First of all, some of the men who supported the Patriot cause during the Revolution certainly harbored sentiments that are considered racist (or at least separatist) today. Some of them may have even been almost as racially-obsessed as the current Democrat Party…though that’s rather difficult to imagine. This is not an attempt to whitewash them all as abolitionists or colorblind according to the Current Year ideal.

But secondly, neither were they stupid. The Founders were highly intelligent men, more literate than probably anybody who currently works in Washington DC, or in the mainstream media.

Time-warp the Founding Fathers to present-day America, sit them down for a debate, and none of them would try to argue that Mike Tyson has the exact same capabilities as Stephen Hawking and vice-versa. That was not intended by the phrase “all men are created equal.”

You must appreciate, first, that English is an evolving language. Devolving for the last couple generations, actually. Some words have changed meanings, while others have lost certain nuances, and what was as obvious back then as the nose on your face is now in question, or even flat-out denied. What didn’t even need explanation to the average layman in the 18th Century is beyond the reckoning of the dumbed-down Useful Idiots of today.

Secondly, you must appreciate that the constitutional republic in America is utterly unique in world history. Whether monarchies, sultanates, or empires, the governments  of the world had predominantly been formed upon the premise that the people in the ruling class are inherently superior to the serfs, peasants, and other citizens. Yes, there were anomalies like Iceland, and even the British flirted with the idea of individual rights, but most of the human race was conditioned to believe that;

  1. Only the “superior” people in the ruling class had rights.
  2. A person was born into their station. Never mind that every noble and royal line could trace its lineage back to a commoner who simply was a talented leader.
  3. “Inferior” people (subjects) in the lower societal classes basically belonged to the royalty and nobility, to be used however their betters saw fit.
  4. Whatever a subject earned or made or inherited ultimately belonged to their betters, and could be confiscated if some fat cat wanted it (similar to how the Democrats and their IRS enforcers operate today).
  5. A subject’s life was not their own. A king or queen could sacrifice them at any time in a war, show trial, or royal temper tantrum.
  6. If you wanted to build houses or repair shoes, but your lord or lady wanted you to clean out sewers instead, for whatever reason, then you cleaned out the sewers.
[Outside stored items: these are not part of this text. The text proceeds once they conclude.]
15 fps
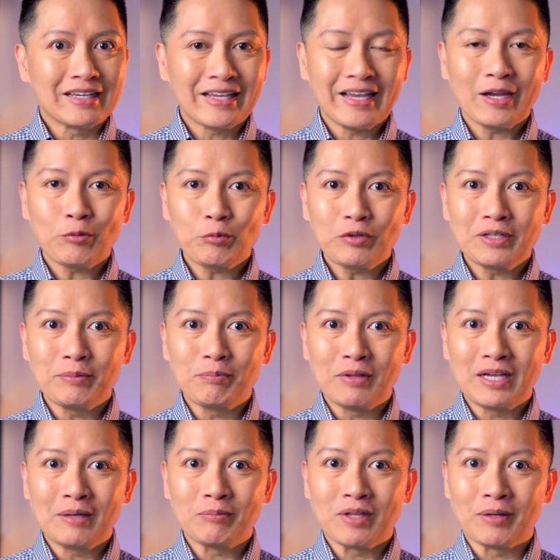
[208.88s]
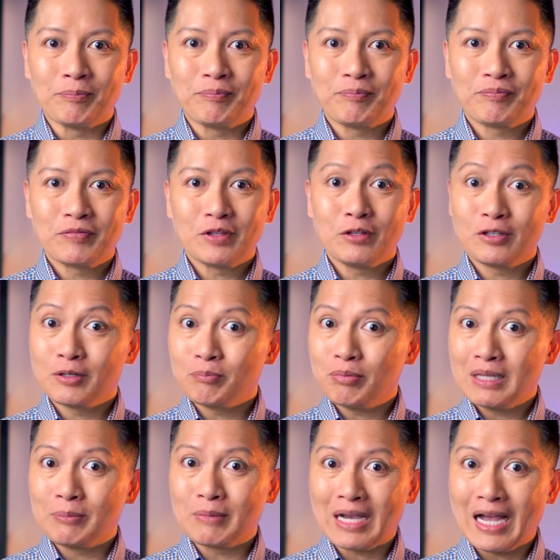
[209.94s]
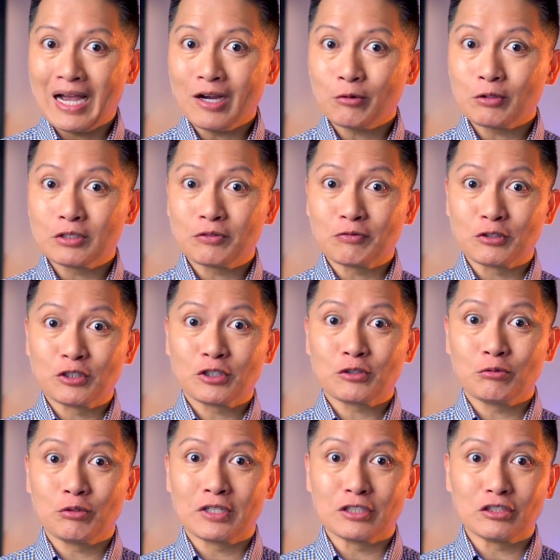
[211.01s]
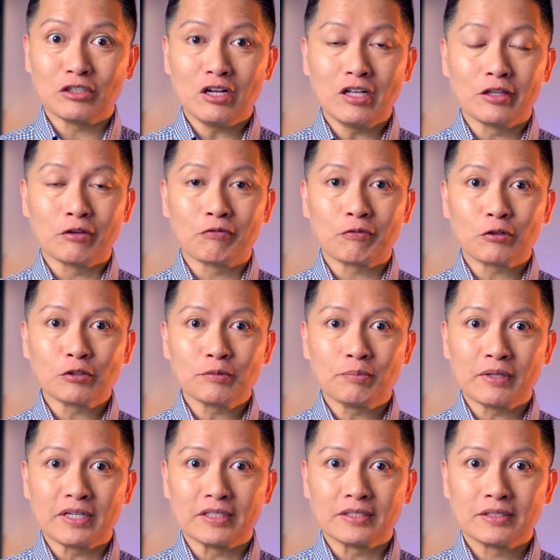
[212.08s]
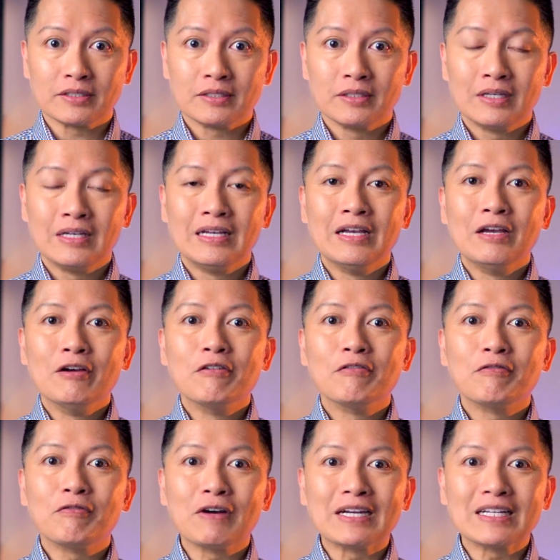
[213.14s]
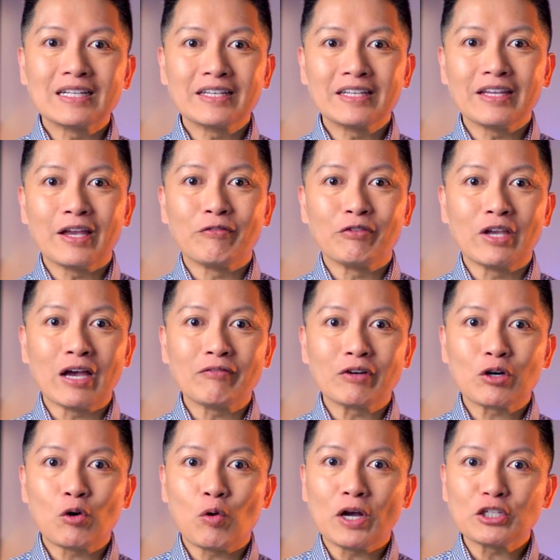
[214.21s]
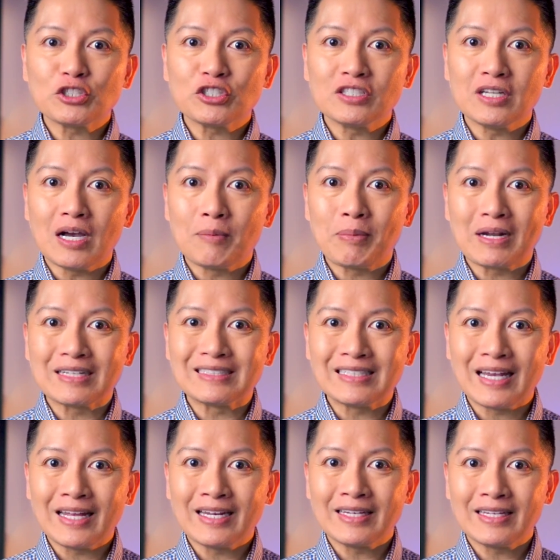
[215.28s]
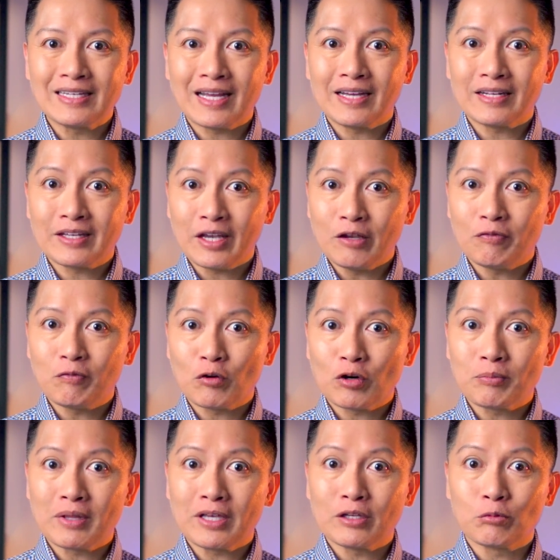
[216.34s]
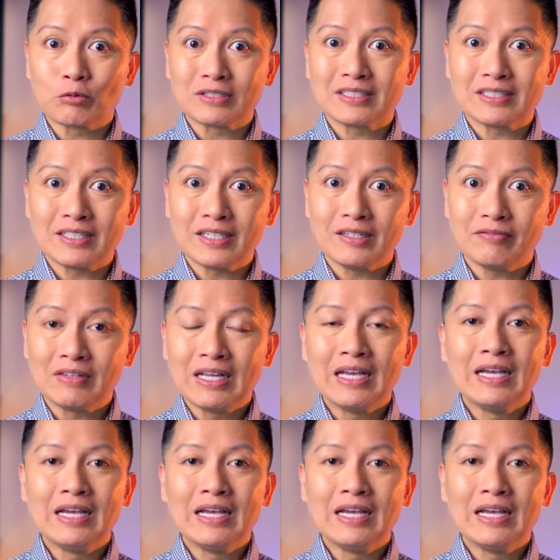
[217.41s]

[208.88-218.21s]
can't really blame them. You can blame Congress for screwing us all in the first place. Finally, if you have a question about a 1099-K form that you received,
And liked it.

The Founders had a radical idea: that every man was a free moral agent with the same opportunity to accept salvation from their Creator. They believed that government should serve people–not the other way around–by protecting the individual rights endowed to each man by virtue of being a creation of God. Nobody had more or better rights simply because they were born to a certain family. All were blessed by God and accountable to God. What they earned belonged to them; they were free to make their own decisions; and they owed their lives to no earthly king.

This concept of individual rights was not popular, even in a Great Britain which had grown increasingly liberal* since the Magna Carta.

The Founders bothered to spell out their beliefs precisely because they were so idiosyncratic in a world where most people accepted the idea that those born to a “higher station” should rule, and law should hang on their every whim and fancy. Americans rejected the notion that anyone was owed anything by someone else simply by virtue of who they were born to (so much for Affirmative Action).

Contrary to either revisionist narrative you’re likely to hear, the Founding Fathers were neither white supremacists, nor egalitarians of the Baby Boomer stripe.

The word “equal” was used not to imply that every single man has the same exact capabilities, but to mean that nobody is actually born to a “higher station,” giving them the right to dictate when another man should live or die, to make their decisions for them, or to take for themselves the ownership of human beings that only God can rightfully claim. All men are equally accountable to God, and under His authority, subject to the same self-evident laws and endowed with the same unalienable rights.

*I use the word “liberal” to convey the word’s actual meaning. I do not use it in the Newspeak context it is so mindlessly used today.

You Paved the Way For This Gender Insanity

A link was shared on MeWe about a judge who ruled that boys and girls in high school must shower together “in order to accommodate transgender students.” I commented on the thread, as did many others. Then some guy posted the following:

“Boy oh boy would I like to see that happen . my daughter in action you see some dumbass get in the shower with her and she Going to  knock him on his ass my girl is one badass” (sic)

And the guy has a Gadsen Flag as his profile pic.  It’s looking like, outside of Virtual Pulp, there is no organization, group, institution or movement that hasn’t been infected by this feminista virus.

First of all, he’s delusional. Mediocre male athletes are “identifying” as female all over the place and trouncing the best female athletes in their respective sports. The guy has watched too many Kickass Grrrrl Power scenes in action movies, and has confused fetish with reality. But that isn’t the point, here.

This person is not alone. Legions of “conservative” parents have been raising their daughters to be masculine, even if they’re not jock-ettes. The “female ideal” our depraved culture has been foisting on us is women who talk like men, act like men, and even look like men (just look at all the broad shouldered, narrow hipped, square jawed models and actresses sold to us as “female sex symbols”). Dads like this guy are fully on board with all that, even if they vehemently disagree with those silly libruls about kneeling during the National Anthem.

They don’t mind gender-bending, unless it goes too far too fast. They’ll obediently have their children flirt with gender confusion, just as long as they don’t go all the way.

It’s nearly as bad in the “alt right” as it is in “conservatism.” For people so obsessed about “muh westurn sivulizayshun,” they’ve apparently never made the connection that Rome didn’t conquer the known world with coed legions led by Kickass Womyn Warriors. Sane civilizations recognized that there are biological differences between the TWO genders, and the roles men and women played lined up with their capabilities. Women are biologically suited to caring for children and keeping the home, with a degree of competency that men can’t equal. Men are biologically suited to hunt, build, explore, and fight, on a competency level that women can’t approach without imposed handicapping.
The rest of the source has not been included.